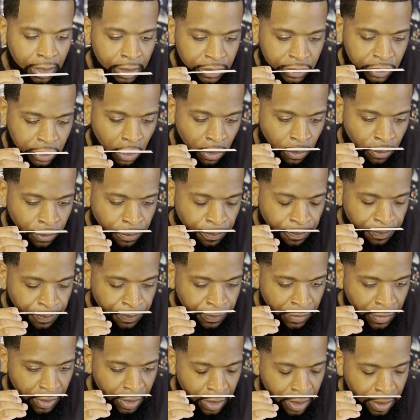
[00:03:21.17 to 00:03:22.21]
So,
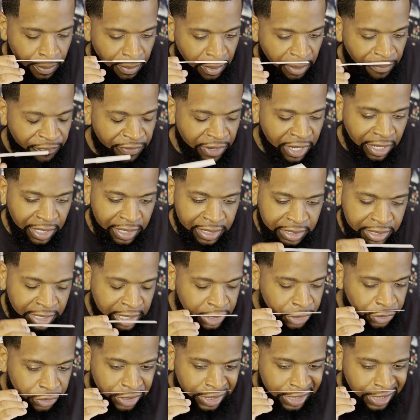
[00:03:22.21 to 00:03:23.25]
but very
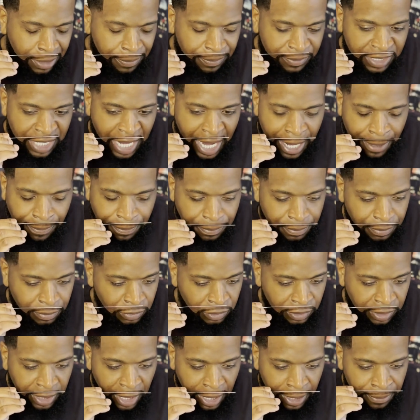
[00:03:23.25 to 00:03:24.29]
citrusy up top,
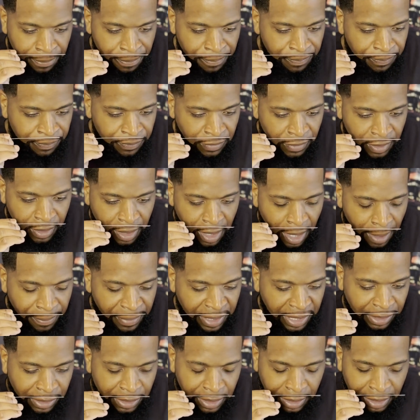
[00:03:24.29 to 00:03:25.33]
okay? I
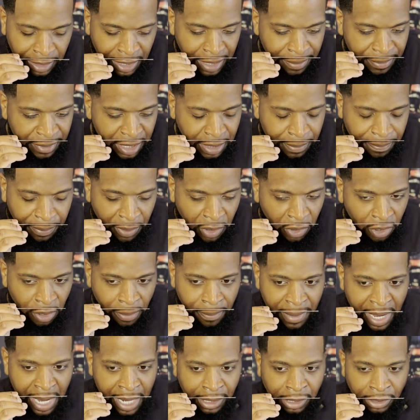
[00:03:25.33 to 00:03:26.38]
mean, the lemon and
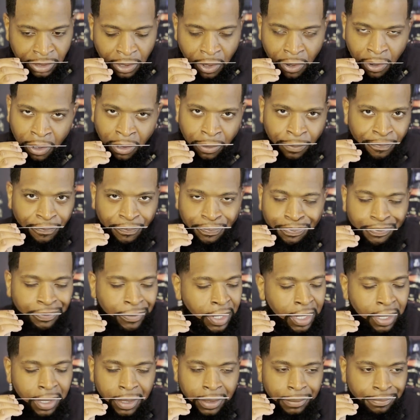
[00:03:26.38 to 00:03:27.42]
bergamot
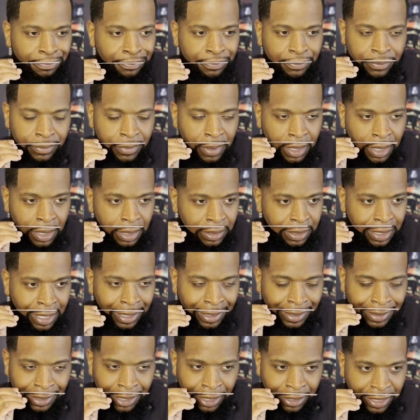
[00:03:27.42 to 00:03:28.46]

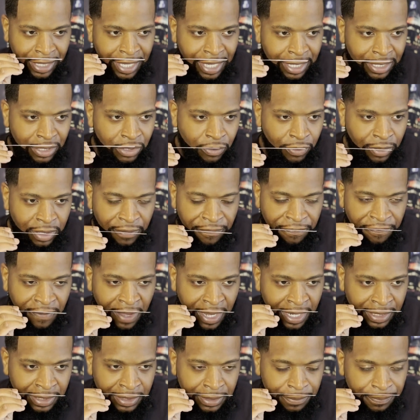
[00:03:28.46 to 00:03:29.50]
they're kicking you in the
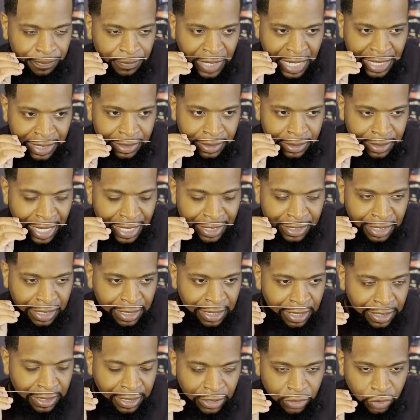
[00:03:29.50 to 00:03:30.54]
face. That's in
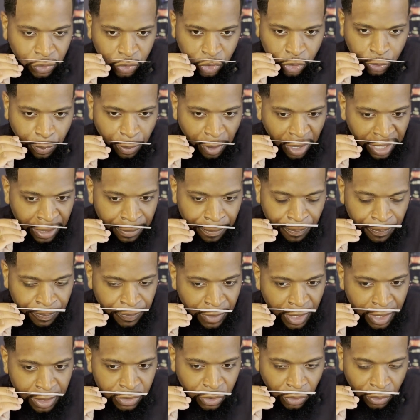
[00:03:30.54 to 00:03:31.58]
the initial spray.
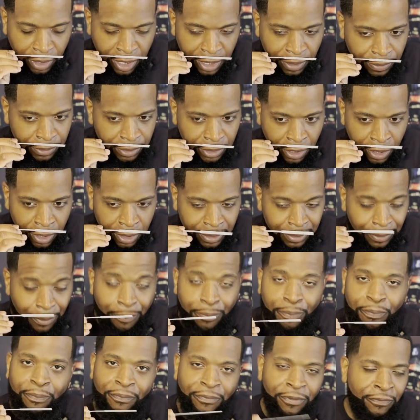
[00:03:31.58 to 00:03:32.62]
So they're
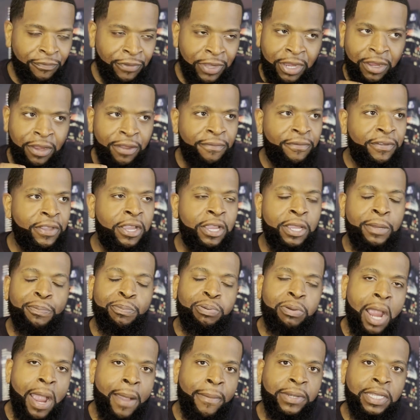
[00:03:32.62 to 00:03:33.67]
very, very
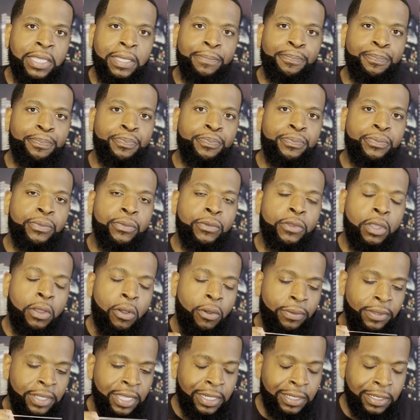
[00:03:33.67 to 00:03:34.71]
prominent
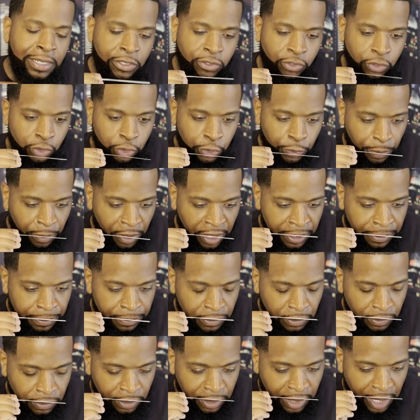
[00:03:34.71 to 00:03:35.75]
on the initial spray,
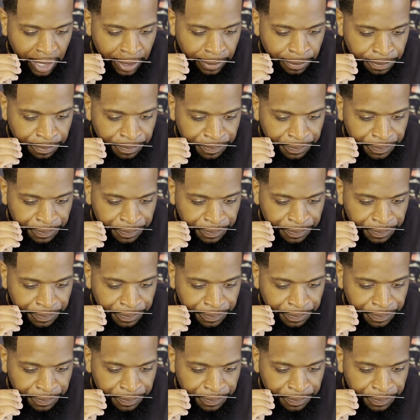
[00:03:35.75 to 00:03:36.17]
okay?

= = = = =

§ Task brief
Write out the lines that run from the line containing "[00:03:33.67 to 00:03:34.71]" to the end of the entries, inclusive, exactly as written. Skip every picture.

§ Your response
[00:03:33.67 to 00:03:34.71]
prominent
[00:03:34.71 to 00:03:35.75]
on the initial spray,
[00:03:35.75 to 00:03:36.17]
okay?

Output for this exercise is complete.